I'm talking about money. $ 8 billion in New York unclaimed money and property, to be precise, just waiting to be reunited with thousands of their owners who are most likely busy trying to make money, ironically. According to State Comptroller for New York, Thomas P. DiNapoli, "We want to return unclaimed funds to their rightful owners. The money belongs to New Yorkers. We want to give it back."
There are statutes across the country called Unclaimed Property Laws or escheat laws that require businesses and financial entities to hand-over lost and abandoned financial assets like uncashed checks, forgotten bank accounts, unused gift certificates or cards, uncollected salies, unredeemed insurance policies, stock dividends, safe-deposit bank contents and other funds to each individual State Treasury Departments after a specific 'idle' time called the 'dormancy period'. This period varies depending on the state. In New York though, it's either 2 or 5 years depending on the type of asset. The size of the New York unclaimed money pile is one of the largest in the country- even larger than California's $ 5 billion. The money goes into the state's Unclaimed Property Fund where it stays until the rightful owner comes to claim it.

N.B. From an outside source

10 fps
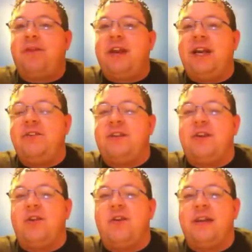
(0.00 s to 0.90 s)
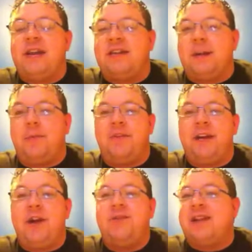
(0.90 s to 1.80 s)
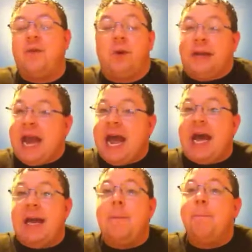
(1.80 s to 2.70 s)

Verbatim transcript: things that are on the next couple videos I've already had,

When people change their address, get new jobs, or marry and change their last names, they sometimes forget to leave a notice for the financial institutions like the IRS or their banks. Undelivered mail results and the tax refund checks or finance notices then do not reach their intended recipient and are sent back to sender. The more hectic a person's career is therefore, the more likely it is that he'll lose track of his financial assets. With the notorious hustle and bustle of New York, it's not surprising it is home to so much unclaimed money and property.
"More people have unclaimed funds than they think," says the senior manager for financial consulting juggernaut KPMG's Allison Iavarone in a recent report on missing money by New York's The Daily News. Surprisingly, Madonna, the Yankees, the Mets, Justin Timberlake, P. Diddy, Michael Bloomberg, Billy Joel, and Bob Dylan have all turned-up on a list of New York State unclaimed property owners.
Everyone should search for lost assets especially if they have a lot of relatives or if they've had a busy professional life. Valerie Jundt, a senior manager at tax consulting firm Deloitte & Touche advised, "You should check the state where you've lived and last stayed."